**BRIEF**
Wherever an image appears in the data, omit it and copy all the remaining text word for word.

##### DATASET ENTRIES #####

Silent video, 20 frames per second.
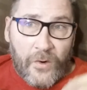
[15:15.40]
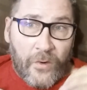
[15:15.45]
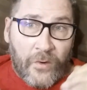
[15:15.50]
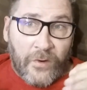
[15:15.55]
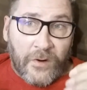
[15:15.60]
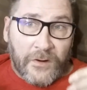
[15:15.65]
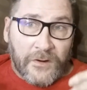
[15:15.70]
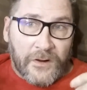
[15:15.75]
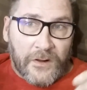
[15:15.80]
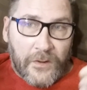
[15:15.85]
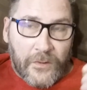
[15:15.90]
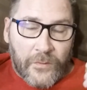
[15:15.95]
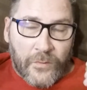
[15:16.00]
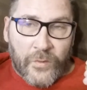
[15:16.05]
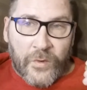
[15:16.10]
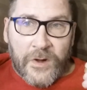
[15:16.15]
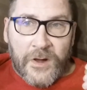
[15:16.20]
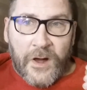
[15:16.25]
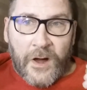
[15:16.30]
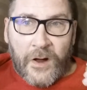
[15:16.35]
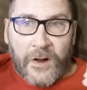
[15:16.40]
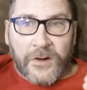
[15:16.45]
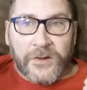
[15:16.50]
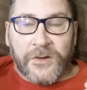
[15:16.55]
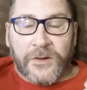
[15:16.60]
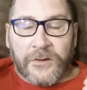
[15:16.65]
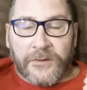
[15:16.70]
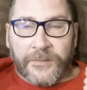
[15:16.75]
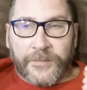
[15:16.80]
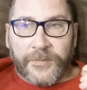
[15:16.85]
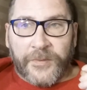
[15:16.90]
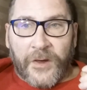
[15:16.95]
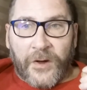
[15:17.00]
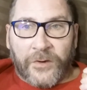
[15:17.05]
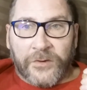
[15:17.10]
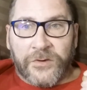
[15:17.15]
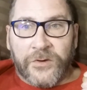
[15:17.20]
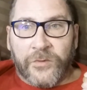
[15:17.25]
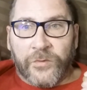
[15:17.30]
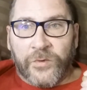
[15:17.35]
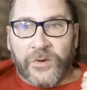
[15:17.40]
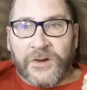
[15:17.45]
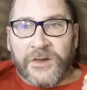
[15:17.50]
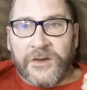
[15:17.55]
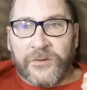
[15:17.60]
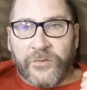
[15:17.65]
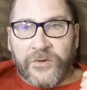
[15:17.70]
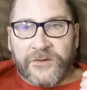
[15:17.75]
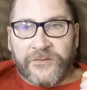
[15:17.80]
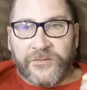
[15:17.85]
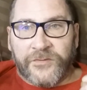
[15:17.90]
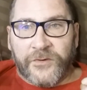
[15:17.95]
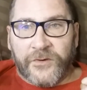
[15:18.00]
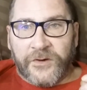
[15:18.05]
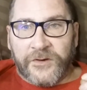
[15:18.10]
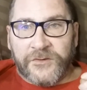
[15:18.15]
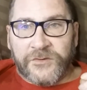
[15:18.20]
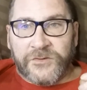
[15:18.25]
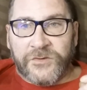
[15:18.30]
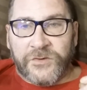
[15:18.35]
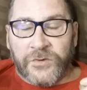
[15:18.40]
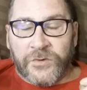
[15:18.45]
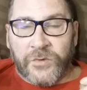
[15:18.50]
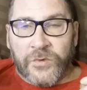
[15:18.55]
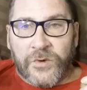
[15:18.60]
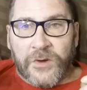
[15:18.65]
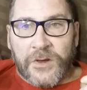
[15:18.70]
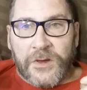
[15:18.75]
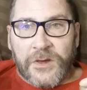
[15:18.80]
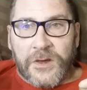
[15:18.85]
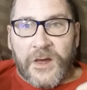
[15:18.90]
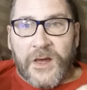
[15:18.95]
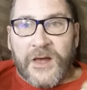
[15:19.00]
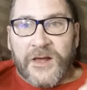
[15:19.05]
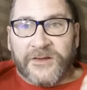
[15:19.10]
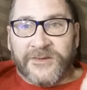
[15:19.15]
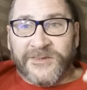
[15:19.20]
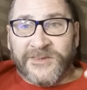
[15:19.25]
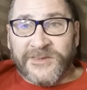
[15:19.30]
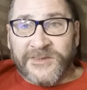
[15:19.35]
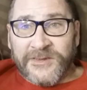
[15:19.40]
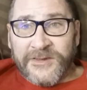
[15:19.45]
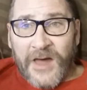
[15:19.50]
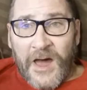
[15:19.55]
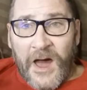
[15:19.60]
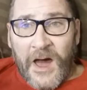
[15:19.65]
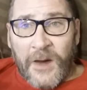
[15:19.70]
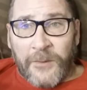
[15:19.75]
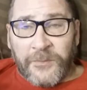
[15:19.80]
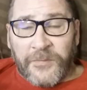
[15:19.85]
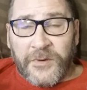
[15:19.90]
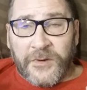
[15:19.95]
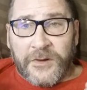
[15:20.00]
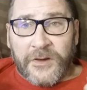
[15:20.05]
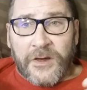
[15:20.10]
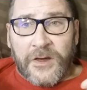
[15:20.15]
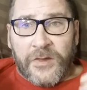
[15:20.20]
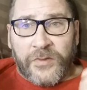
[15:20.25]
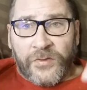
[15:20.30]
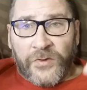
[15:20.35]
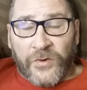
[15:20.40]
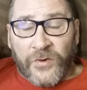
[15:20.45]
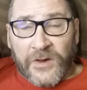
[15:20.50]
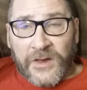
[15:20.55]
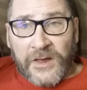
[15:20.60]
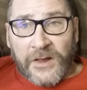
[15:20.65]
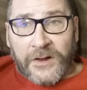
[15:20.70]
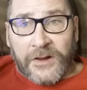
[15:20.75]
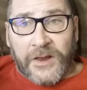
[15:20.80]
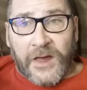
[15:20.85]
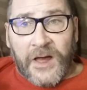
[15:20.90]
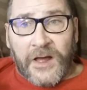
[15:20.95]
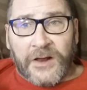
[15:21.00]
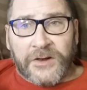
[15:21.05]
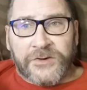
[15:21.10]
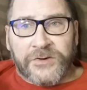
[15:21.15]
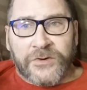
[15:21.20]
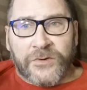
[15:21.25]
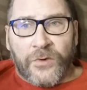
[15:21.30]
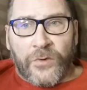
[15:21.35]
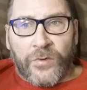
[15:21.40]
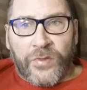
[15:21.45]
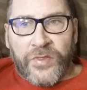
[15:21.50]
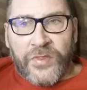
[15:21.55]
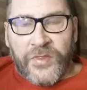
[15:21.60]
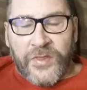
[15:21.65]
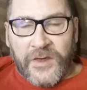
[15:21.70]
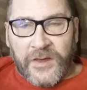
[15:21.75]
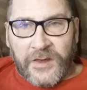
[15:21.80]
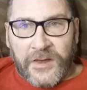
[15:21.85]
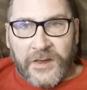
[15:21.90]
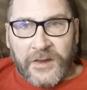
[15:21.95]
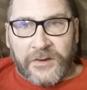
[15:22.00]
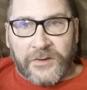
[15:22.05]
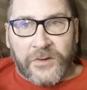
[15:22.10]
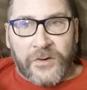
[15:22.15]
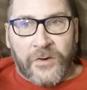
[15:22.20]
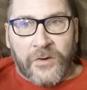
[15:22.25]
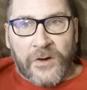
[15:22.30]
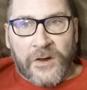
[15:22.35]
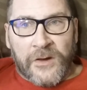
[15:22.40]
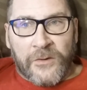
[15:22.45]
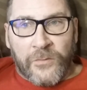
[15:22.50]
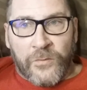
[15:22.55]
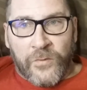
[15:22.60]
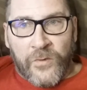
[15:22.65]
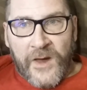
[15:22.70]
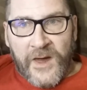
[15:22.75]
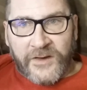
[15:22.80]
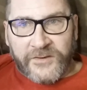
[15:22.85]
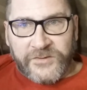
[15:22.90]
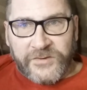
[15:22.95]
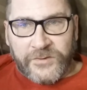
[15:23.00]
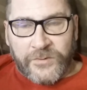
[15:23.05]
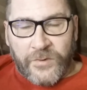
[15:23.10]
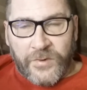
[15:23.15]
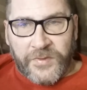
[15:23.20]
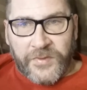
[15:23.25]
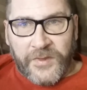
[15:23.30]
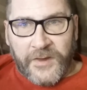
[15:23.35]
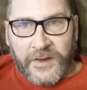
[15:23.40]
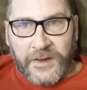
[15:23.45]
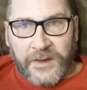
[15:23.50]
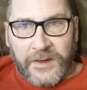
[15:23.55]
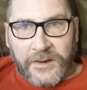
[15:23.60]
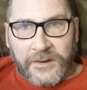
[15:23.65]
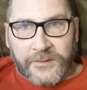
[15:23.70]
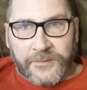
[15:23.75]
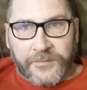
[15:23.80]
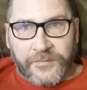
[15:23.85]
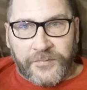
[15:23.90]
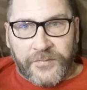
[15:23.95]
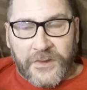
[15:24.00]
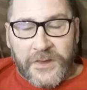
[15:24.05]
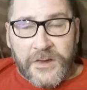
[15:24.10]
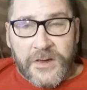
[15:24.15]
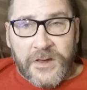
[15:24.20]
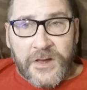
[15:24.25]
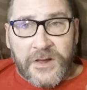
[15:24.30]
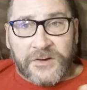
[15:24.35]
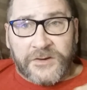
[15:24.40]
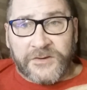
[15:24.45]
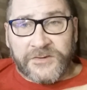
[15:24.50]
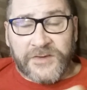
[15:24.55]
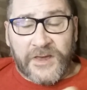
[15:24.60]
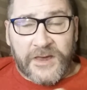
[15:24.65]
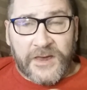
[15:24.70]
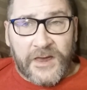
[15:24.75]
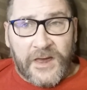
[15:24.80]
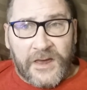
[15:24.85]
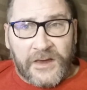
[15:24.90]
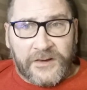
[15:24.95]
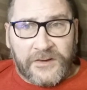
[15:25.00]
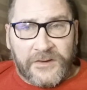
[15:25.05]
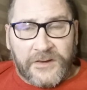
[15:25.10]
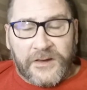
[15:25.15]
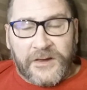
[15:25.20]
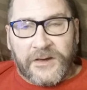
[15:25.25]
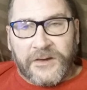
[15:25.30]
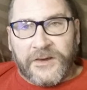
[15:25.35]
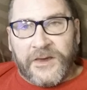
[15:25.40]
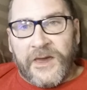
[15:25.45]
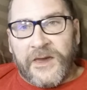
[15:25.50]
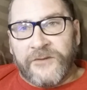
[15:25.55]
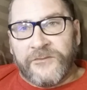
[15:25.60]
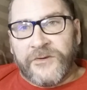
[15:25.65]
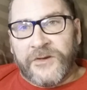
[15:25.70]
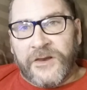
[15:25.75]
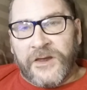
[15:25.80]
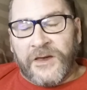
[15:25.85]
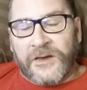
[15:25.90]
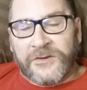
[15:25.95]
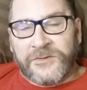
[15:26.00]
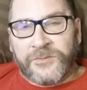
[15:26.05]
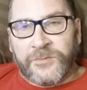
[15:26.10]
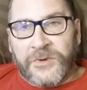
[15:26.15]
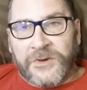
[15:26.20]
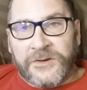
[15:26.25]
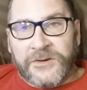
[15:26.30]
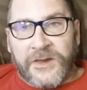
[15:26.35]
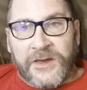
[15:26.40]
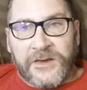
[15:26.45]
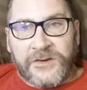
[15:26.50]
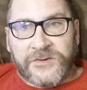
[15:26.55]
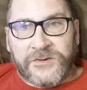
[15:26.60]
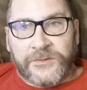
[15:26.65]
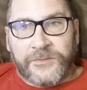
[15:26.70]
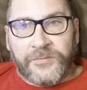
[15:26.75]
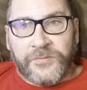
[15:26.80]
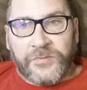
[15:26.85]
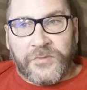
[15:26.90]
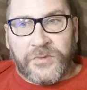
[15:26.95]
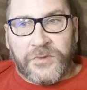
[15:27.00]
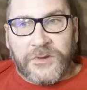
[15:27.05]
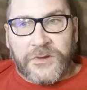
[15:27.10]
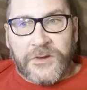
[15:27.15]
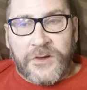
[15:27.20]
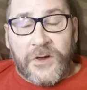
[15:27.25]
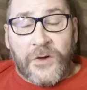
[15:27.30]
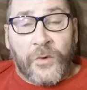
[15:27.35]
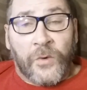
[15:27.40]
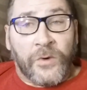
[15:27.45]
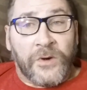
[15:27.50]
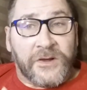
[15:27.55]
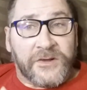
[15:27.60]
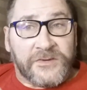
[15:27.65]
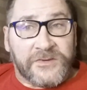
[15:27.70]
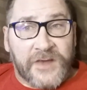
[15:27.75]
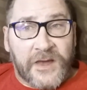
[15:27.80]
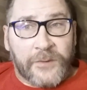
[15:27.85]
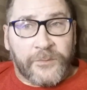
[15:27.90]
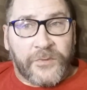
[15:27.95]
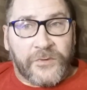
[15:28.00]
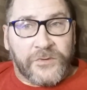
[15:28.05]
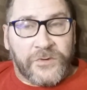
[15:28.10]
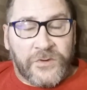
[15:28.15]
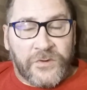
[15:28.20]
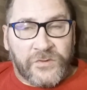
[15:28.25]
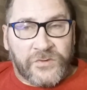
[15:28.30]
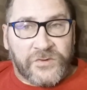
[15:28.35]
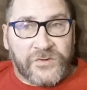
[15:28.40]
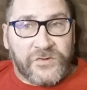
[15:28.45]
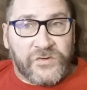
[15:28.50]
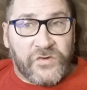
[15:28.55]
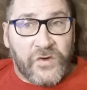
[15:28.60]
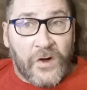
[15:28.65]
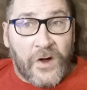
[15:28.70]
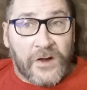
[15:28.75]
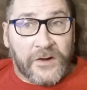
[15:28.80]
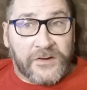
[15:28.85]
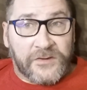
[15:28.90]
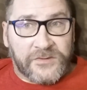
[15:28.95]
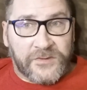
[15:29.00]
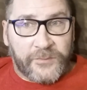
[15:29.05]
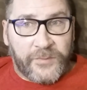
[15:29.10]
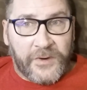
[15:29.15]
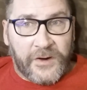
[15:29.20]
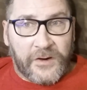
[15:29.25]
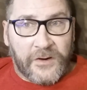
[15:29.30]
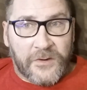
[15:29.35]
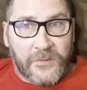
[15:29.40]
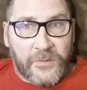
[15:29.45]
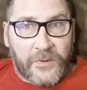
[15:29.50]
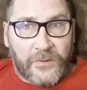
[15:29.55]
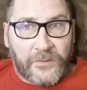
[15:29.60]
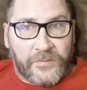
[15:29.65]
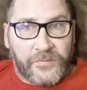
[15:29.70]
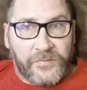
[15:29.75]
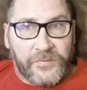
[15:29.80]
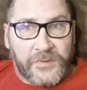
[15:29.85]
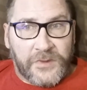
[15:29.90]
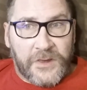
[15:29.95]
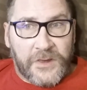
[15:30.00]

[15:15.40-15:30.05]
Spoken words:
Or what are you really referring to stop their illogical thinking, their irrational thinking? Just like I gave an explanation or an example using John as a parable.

#####

**SOLUTION FOR THIS EXERCISE**
Silent video, 20 frames per second.
[15:15.40]
[15:15.45]
[15:15.50]
[15:15.55]
[15:15.60]
[15:15.65]
[15:15.70]
[15:15.75]
[15:15.80]
[15:15.85]
[15:15.90]
[15:15.95]
[15:16.00]
[15:16.05]
[15:16.10]
[15:16.15]
[15:16.20]
[15:16.25]
[15:16.30]
[15:16.35]
[15:16.40]
[15:16.45]
[15:16.50]
[15:16.55]
[15:16.60]
[15:16.65]
[15:16.70]
[15:16.75]
[15:16.80]
[15:16.85]
[15:16.90]
[15:16.95]
[15:17.00]
[15:17.05]
[15:17.10]
[15:17.15]
[15:17.20]
[15:17.25]
[15:17.30]
[15:17.35]
[15:17.40]
[15:17.45]
[15:17.50]
[15:17.55]
[15:17.60]
[15:17.65]
[15:17.70]
[15:17.75]
[15:17.80]
[15:17.85]
[15:17.90]
[15:17.95]
[15:18.00]
[15:18.05]
[15:18.10]
[15:18.15]
[15:18.20]
[15:18.25]
[15:18.30]
[15:18.35]
[15:18.40]
[15:18.45]
[15:18.50]
[15:18.55]
[15:18.60]
[15:18.65]
[15:18.70]
[15:18.75]
[15:18.80]
[15:18.85]
[15:18.90]
[15:18.95]
[15:19.00]
[15:19.05]
[15:19.10]
[15:19.15]
[15:19.20]
[15:19.25]
[15:19.30]
[15:19.35]
[15:19.40]
[15:19.45]
[15:19.50]
[15:19.55]
[15:19.60]
[15:19.65]
[15:19.70]
[15:19.75]
[15:19.80]
[15:19.85]
[15:19.90]
[15:19.95]
[15:20.00]
[15:20.05]
[15:20.10]
[15:20.15]
[15:20.20]
[15:20.25]
[15:20.30]
[15:20.35]
[15:20.40]
[15:20.45]
[15:20.50]
[15:20.55]
[15:20.60]
[15:20.65]
[15:20.70]
[15:20.75]
[15:20.80]
[15:20.85]
[15:20.90]
[15:20.95]
[15:21.00]
[15:21.05]
[15:21.10]
[15:21.15]
[15:21.20]
[15:21.25]
[15:21.30]
[15:21.35]
[15:21.40]
[15:21.45]
[15:21.50]
[15:21.55]
[15:21.60]
[15:21.65]
[15:21.70]
[15:21.75]
[15:21.80]
[15:21.85]
[15:21.90]
[15:21.95]
[15:22.00]
[15:22.05]
[15:22.10]
[15:22.15]
[15:22.20]
[15:22.25]
[15:22.30]
[15:22.35]
[15:22.40]
[15:22.45]
[15:22.50]
[15:22.55]
[15:22.60]
[15:22.65]
[15:22.70]
[15:22.75]
[15:22.80]
[15:22.85]
[15:22.90]
[15:22.95]
[15:23.00]
[15:23.05]
[15:23.10]
[15:23.15]
[15:23.20]
[15:23.25]
[15:23.30]
[15:23.35]
[15:23.40]
[15:23.45]
[15:23.50]
[15:23.55]
[15:23.60]
[15:23.65]
[15:23.70]
[15:23.75]
[15:23.80]
[15:23.85]
[15:23.90]
[15:23.95]
[15:24.00]
[15:24.05]
[15:24.10]
[15:24.15]
[15:24.20]
[15:24.25]
[15:24.30]
[15:24.35]
[15:24.40]
[15:24.45]
[15:24.50]
[15:24.55]
[15:24.60]
[15:24.65]
[15:24.70]
[15:24.75]
[15:24.80]
[15:24.85]
[15:24.90]
[15:24.95]
[15:25.00]
[15:25.05]
[15:25.10]
[15:25.15]
[15:25.20]
[15:25.25]
[15:25.30]
[15:25.35]
[15:25.40]
[15:25.45]
[15:25.50]
[15:25.55]
[15:25.60]
[15:25.65]
[15:25.70]
[15:25.75]
[15:25.80]
[15:25.85]
[15:25.90]
[15:25.95]
[15:26.00]
[15:26.05]
[15:26.10]
[15:26.15]
[15:26.20]
[15:26.25]
[15:26.30]
[15:26.35]
[15:26.40]
[15:26.45]
[15:26.50]
[15:26.55]
[15:26.60]
[15:26.65]
[15:26.70]
[15:26.75]
[15:26.80]
[15:26.85]
[15:26.90]
[15:26.95]
[15:27.00]
[15:27.05]
[15:27.10]
[15:27.15]
[15:27.20]
[15:27.25]
[15:27.30]
[15:27.35]
[15:27.40]
[15:27.45]
[15:27.50]
[15:27.55]
[15:27.60]
[15:27.65]
[15:27.70]
[15:27.75]
[15:27.80]
[15:27.85]
[15:27.90]
[15:27.95]
[15:28.00]
[15:28.05]
[15:28.10]
[15:28.15]
[15:28.20]
[15:28.25]
[15:28.30]
[15:28.35]
[15:28.40]
[15:28.45]
[15:28.50]
[15:28.55]
[15:28.60]
[15:28.65]
[15:28.70]
[15:28.75]
[15:28.80]
[15:28.85]
[15:28.90]
[15:28.95]
[15:29.00]
[15:29.05]
[15:29.10]
[15:29.15]
[15:29.20]
[15:29.25]
[15:29.30]
[15:29.35]
[15:29.40]
[15:29.45]
[15:29.50]
[15:29.55]
[15:29.60]
[15:29.65]
[15:29.70]
[15:29.75]
[15:29.80]
[15:29.85]
[15:29.90]
[15:29.95]
[15:30.00]

[15:15.40-15:30.05]
Spoken words:
Or what are you really referring to stop their illogical thinking, their irrational thinking? Just like I gave an explanation or an example using John as a parable.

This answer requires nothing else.